[Linux] Fix CJK input #31813

cbracken · 2022-03-03T23:36:12Z

Fixes an issue with CJK IMEs wherein a text input state update may be
sent to the framework that misleads the framework into assuming that IME
composing has ended.

As an example, when inputting Korean text, characters are built up keystroke by
keystroke until the point that either:

the user presses space/enter to terminate composing and commit the
character, or;
the user presses a key such that the character currently being
composed cannot be modified further, and the IME determines that the
user has begun composing the next character.

The following is an example sequence of events for the latter case:

User presses ㅂ. Begin compose event followed by change event
received with ㅂ. Embedder sends state update to framework.
User presses ㅏ. im_preedit_changed_cb with 바. Embedder sends state
update to framework.
User presses ㄴ. im_preedit_changed_cb with 반. Embedder sends state
update to framework.
User presses ㅏ. At this point, the current character being composed
(반) cannot be modified in a meaningful way, and the IME determines
that the user is typing 바 followed by 나. im_commit_cb received with
바, immediately followed by im_preedit_changed event with 나.

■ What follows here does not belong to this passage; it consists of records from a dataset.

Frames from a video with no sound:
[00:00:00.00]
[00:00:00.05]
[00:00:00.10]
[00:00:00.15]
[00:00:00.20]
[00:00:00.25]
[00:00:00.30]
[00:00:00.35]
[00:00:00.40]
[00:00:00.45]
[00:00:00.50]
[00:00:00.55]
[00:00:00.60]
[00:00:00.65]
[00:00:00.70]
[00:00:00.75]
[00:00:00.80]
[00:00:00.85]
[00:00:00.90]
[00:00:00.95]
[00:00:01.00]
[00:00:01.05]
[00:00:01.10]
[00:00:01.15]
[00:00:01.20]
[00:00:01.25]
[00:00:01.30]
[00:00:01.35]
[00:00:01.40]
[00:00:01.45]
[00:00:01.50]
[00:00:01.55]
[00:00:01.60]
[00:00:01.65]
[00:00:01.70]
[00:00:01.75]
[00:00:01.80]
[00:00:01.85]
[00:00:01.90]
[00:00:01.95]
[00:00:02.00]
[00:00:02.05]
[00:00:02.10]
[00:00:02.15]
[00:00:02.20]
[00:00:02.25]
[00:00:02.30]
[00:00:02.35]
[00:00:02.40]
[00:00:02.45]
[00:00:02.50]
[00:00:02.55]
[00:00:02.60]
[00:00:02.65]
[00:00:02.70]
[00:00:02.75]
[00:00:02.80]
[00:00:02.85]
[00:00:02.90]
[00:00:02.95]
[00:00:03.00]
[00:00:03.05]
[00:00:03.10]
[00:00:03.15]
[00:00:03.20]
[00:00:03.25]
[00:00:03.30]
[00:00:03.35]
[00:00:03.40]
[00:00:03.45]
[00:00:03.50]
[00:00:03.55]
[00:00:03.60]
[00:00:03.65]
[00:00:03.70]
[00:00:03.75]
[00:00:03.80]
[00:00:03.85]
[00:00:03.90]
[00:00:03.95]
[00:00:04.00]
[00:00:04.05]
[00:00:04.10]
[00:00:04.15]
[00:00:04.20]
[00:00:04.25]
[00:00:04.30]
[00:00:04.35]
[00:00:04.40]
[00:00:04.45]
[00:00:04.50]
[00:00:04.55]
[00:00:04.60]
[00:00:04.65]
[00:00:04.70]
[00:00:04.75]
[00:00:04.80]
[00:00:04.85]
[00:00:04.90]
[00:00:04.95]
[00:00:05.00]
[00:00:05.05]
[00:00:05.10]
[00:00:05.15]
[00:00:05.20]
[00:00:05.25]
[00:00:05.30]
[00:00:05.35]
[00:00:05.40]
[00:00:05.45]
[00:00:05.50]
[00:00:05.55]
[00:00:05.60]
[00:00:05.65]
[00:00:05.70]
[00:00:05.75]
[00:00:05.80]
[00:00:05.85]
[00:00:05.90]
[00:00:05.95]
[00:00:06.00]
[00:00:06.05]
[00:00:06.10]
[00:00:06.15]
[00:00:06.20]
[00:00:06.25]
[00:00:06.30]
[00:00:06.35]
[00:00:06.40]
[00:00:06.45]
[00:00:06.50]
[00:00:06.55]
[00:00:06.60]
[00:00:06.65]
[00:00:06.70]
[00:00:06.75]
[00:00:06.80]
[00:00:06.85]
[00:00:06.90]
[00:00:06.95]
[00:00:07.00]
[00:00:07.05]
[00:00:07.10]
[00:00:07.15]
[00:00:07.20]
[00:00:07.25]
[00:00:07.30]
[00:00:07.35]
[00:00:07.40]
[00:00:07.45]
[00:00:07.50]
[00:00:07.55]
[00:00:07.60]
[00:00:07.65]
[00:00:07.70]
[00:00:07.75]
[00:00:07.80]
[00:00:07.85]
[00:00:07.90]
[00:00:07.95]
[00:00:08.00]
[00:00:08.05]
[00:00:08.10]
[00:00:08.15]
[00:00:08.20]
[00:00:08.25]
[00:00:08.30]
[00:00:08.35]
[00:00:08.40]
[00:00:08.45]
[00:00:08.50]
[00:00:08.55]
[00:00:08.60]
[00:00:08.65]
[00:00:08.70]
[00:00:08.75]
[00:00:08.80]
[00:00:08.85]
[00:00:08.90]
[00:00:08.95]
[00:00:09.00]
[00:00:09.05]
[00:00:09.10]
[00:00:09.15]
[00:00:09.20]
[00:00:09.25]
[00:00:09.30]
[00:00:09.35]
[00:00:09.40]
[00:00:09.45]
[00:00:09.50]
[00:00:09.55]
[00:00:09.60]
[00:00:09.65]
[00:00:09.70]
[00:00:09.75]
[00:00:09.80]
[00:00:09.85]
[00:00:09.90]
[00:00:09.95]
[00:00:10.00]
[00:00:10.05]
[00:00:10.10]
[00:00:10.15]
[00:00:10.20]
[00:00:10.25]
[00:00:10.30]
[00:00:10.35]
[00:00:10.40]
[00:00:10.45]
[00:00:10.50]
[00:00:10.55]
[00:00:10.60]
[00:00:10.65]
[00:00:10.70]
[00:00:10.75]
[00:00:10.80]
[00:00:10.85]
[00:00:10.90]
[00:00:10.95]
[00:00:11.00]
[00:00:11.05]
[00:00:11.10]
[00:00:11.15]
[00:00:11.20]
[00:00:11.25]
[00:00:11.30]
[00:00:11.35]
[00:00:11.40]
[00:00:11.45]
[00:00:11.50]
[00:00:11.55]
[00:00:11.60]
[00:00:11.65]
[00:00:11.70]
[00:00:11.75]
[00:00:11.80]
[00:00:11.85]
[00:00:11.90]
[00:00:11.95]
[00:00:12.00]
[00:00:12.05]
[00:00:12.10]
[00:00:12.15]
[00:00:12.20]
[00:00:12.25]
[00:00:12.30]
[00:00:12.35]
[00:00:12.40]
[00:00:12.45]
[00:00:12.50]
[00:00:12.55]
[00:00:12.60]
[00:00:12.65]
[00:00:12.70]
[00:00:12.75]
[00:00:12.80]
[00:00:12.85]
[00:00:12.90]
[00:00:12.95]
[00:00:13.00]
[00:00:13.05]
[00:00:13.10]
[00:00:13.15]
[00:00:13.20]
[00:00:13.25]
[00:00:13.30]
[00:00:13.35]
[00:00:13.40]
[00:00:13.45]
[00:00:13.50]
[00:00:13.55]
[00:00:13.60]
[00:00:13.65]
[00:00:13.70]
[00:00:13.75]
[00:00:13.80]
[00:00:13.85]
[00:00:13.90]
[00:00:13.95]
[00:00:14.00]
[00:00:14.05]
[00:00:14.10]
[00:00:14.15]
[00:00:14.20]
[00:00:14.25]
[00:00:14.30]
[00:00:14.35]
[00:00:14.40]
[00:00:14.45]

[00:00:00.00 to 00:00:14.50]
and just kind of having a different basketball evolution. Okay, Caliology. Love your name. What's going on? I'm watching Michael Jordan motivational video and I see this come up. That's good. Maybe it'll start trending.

In step 4, we previously sent two events to the framework, one
immediately after the other:

im_commit_cb triggers the text input model to commit the current
composing region to the string under edit. This causes the composing
region to collapse to an empty range.
im_preedit_change_cb triggers the text input model to insert the new
composing character and set the composing region to that character.

Conceptually, this is an atomic operation. The fourth keystroke causes
the 반 character to be broken into two (바 and ㄴ) and the latter to be
modified to 나. From the user's point of view, as well as from the IME's
point of view, the user has NOT stopped composing, and the composing
region has simply moved on to the next character.

Flutter has no concept of whether the user is composing or not other
that whether a non-empty composing region exists. As such, sending a
state update after the commit event misleads the framework into
believing that composing has ended. This triggers a serious bug:

Text fields with input formatters applied do not perform input
formatting updates while composing is active; instead they wait until
composing has ended to apply any formatting. The previous behaviour
would thus trigger input formatters to be applied each time the user
input caused a new character to be input. This has the add-on negative
effect that once formatting has been applied, it sends an update back to
the embedder so that the native OS text input state can be updated.
However, since the commit event is immediately followed by a
preedit change, the state has changed in the meantime, and the embedder
is left processing an update (the intermediate state sent after the
commit) which is now out of date (i.e. missing the new state from the
change event).

The source of this bug is as follows:

Commit event for a character/compose region is sent from the engine.
The engine TextInputModel still models its composing field as true.
An update is sent to the framework with the committed text and an
empty composing range such as (1, 1). Note that the engine previously
only sends a range of (-1, -1) when composing has ended, NOT just when
it has an empty composing region.
Framework receives commit event and updates the text to match. The
framework does not model the system composing state; instead its
understanding of whether the user is composing or not is entirely
predicated on whether the composing region is empty or not. If it is,
it triggers input formatters, which in this case have no effect on the
text/selection. However, the framework consistently models empty
compose regions as (-1, -1) and resets the text editing value as such.
Because the framework triggered a change to the TextEditingValue, it
dutifully sends the update back to the engine.
In the meantime, in parallel with the above step, the engine starts
processing the change event immediately following the commit, and
updates the text and composing region with the next character. This
change is promptly stomped on by the incoming framework update.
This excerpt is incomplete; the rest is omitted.